(Collected data entries)
◇ ◇ ◇ ◇ ◇

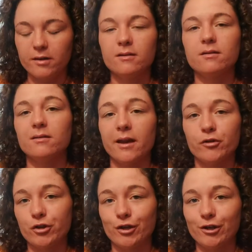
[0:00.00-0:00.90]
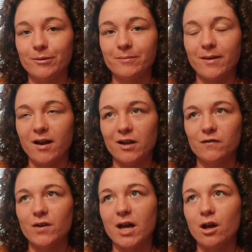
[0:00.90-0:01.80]
This next shirt I
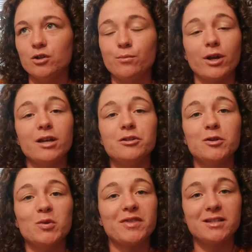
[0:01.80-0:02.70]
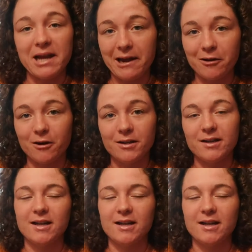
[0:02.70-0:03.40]
found brand new with the tag on it.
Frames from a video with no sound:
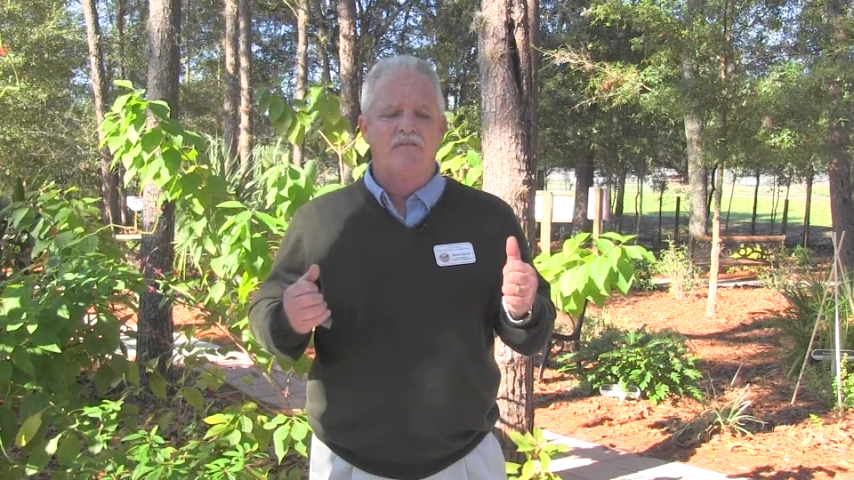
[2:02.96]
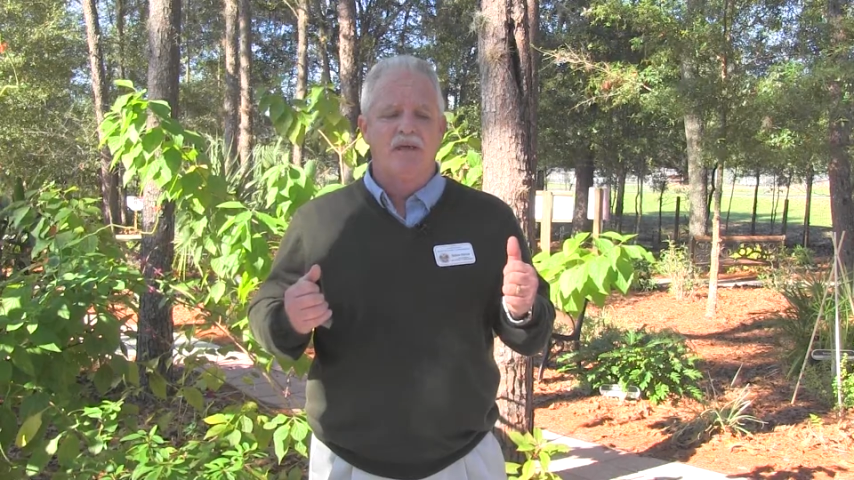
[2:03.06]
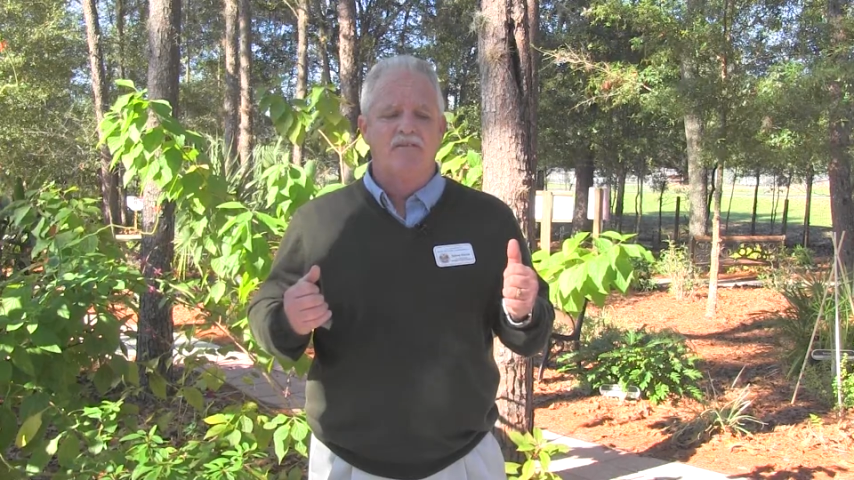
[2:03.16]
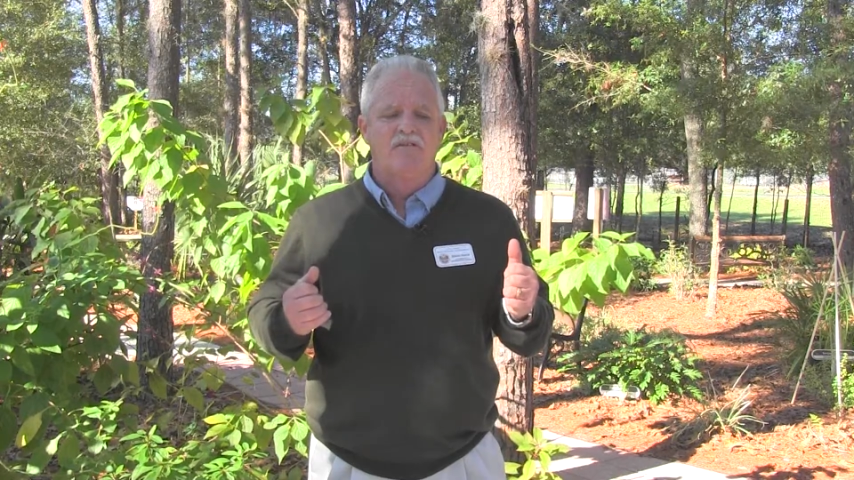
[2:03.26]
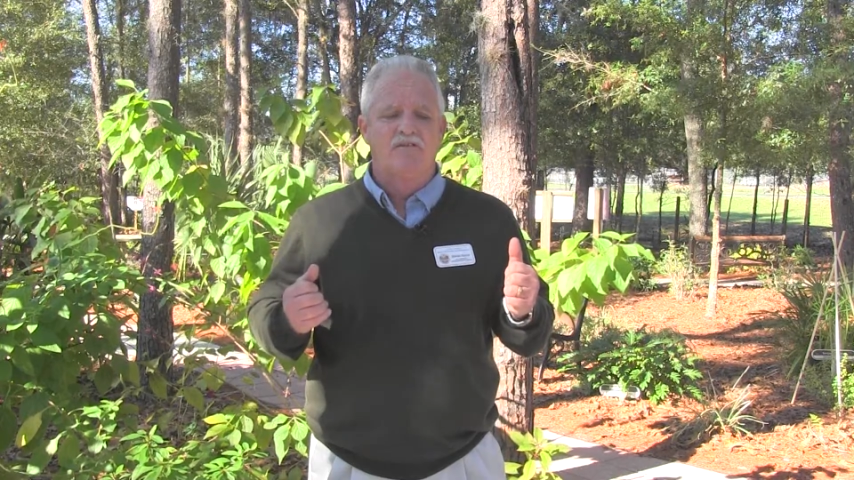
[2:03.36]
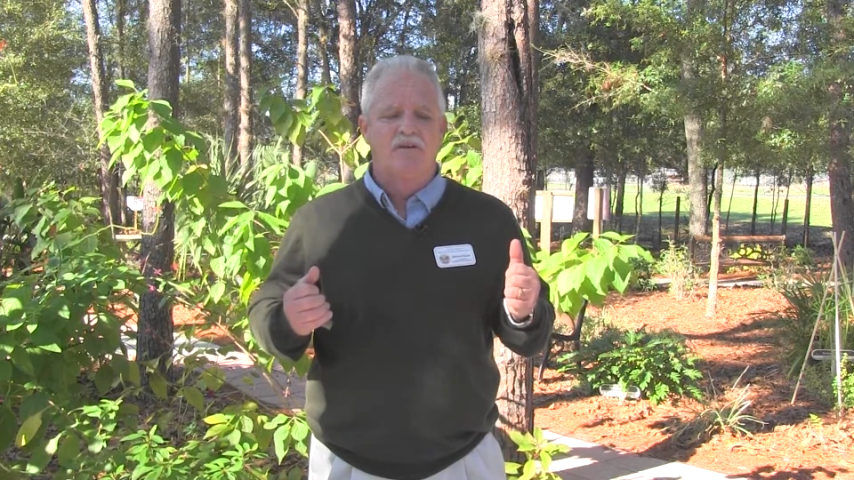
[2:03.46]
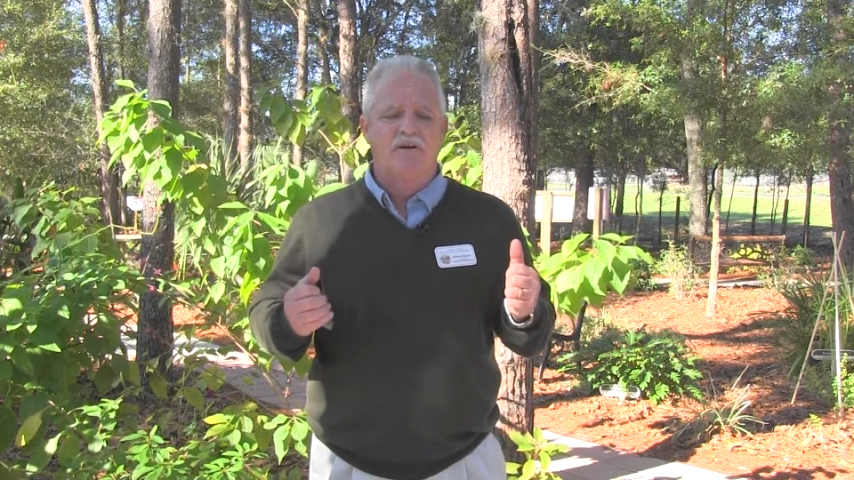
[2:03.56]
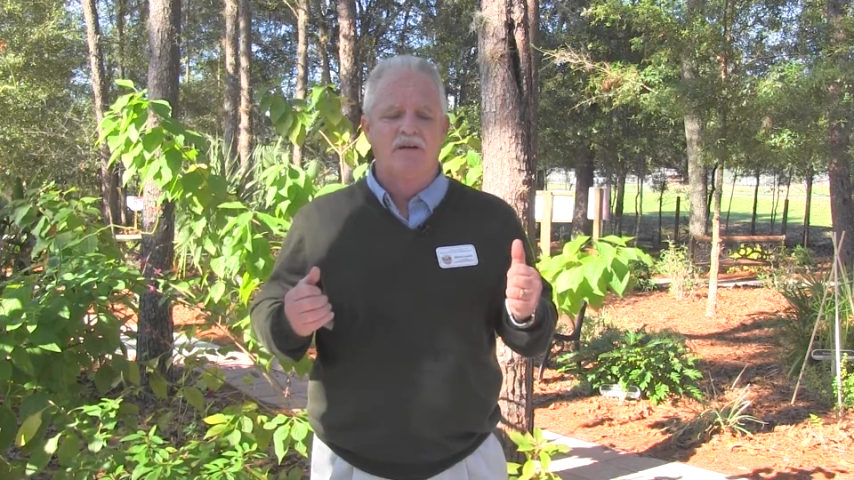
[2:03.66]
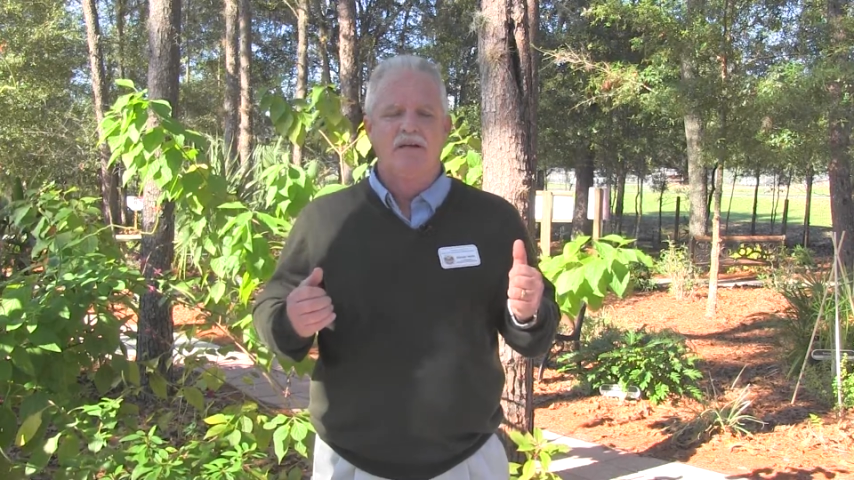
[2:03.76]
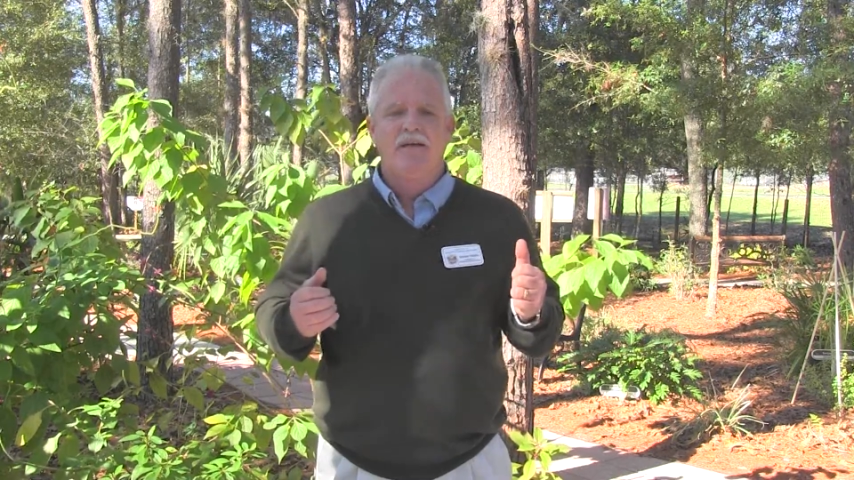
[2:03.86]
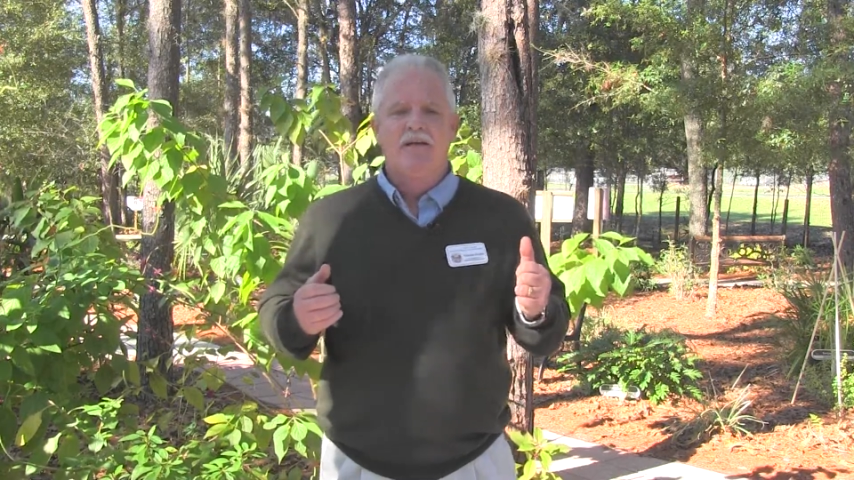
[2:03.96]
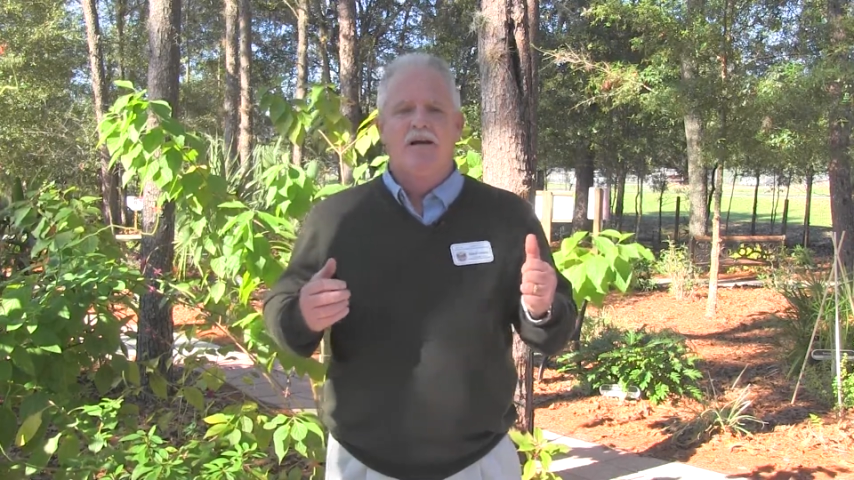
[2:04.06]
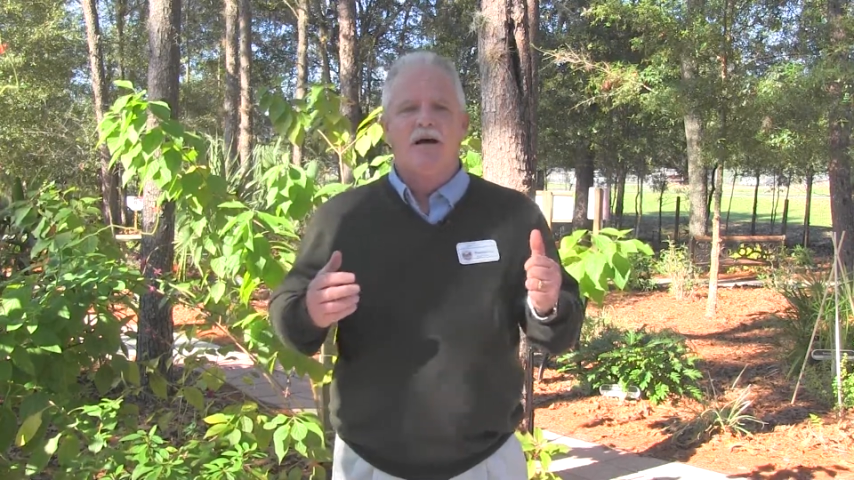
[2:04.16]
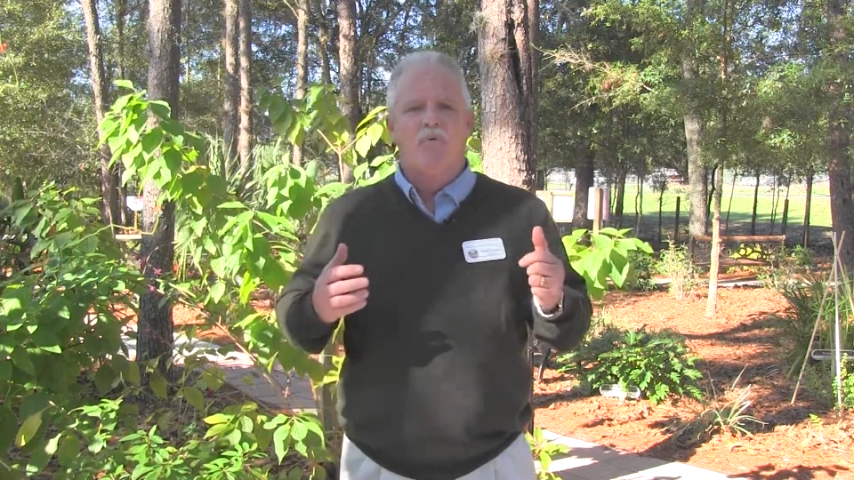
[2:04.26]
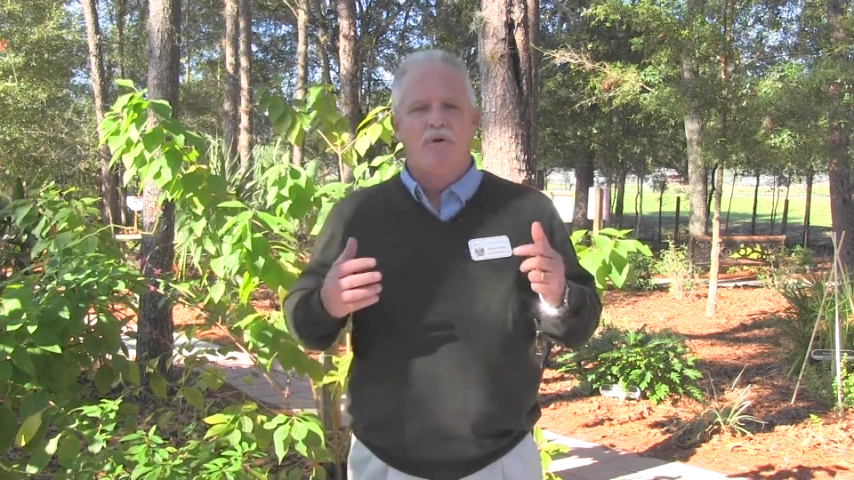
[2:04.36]
necessary.
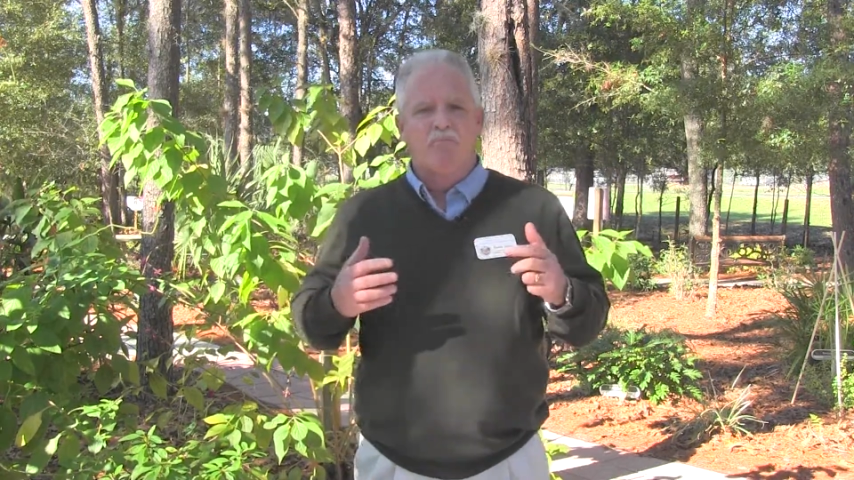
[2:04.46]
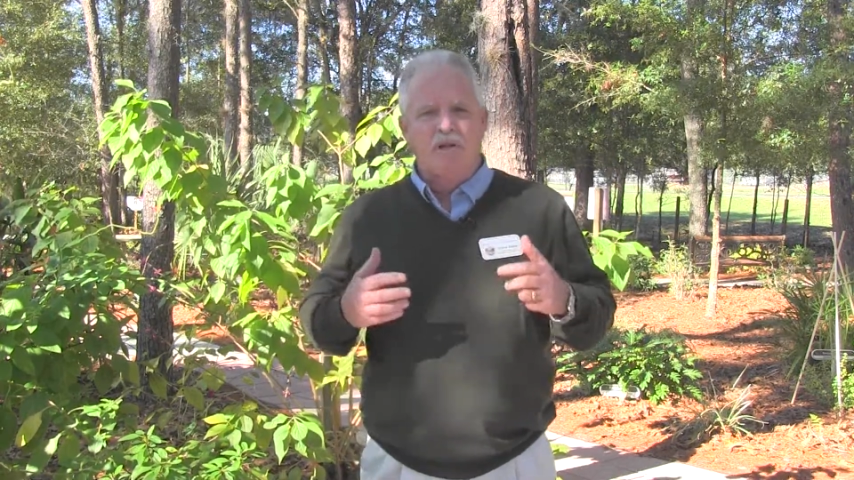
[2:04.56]
When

◇ ◇ ◇ ◇ ◇

Exercise brief: Write out the records above exactly as they appear, leaving out any pictures.

The answer:
[0:00.00-0:00.90]
[0:00.90-0:01.80]
This next shirt I
[0:01.80-0:02.70]
[0:02.70-0:03.40]
found brand new with the tag on it.
Frames from a video with no sound:
[2:02.96]
[2:03.06]
[2:03.16]
[2:03.26]
[2:03.36]
[2:03.46]
[2:03.56]
[2:03.66]
[2:03.76]
[2:03.86]
[2:03.96]
[2:04.06]
[2:04.16]
[2:04.26]
[2:04.36]
necessary.
[2:04.46]
[2:04.56]
When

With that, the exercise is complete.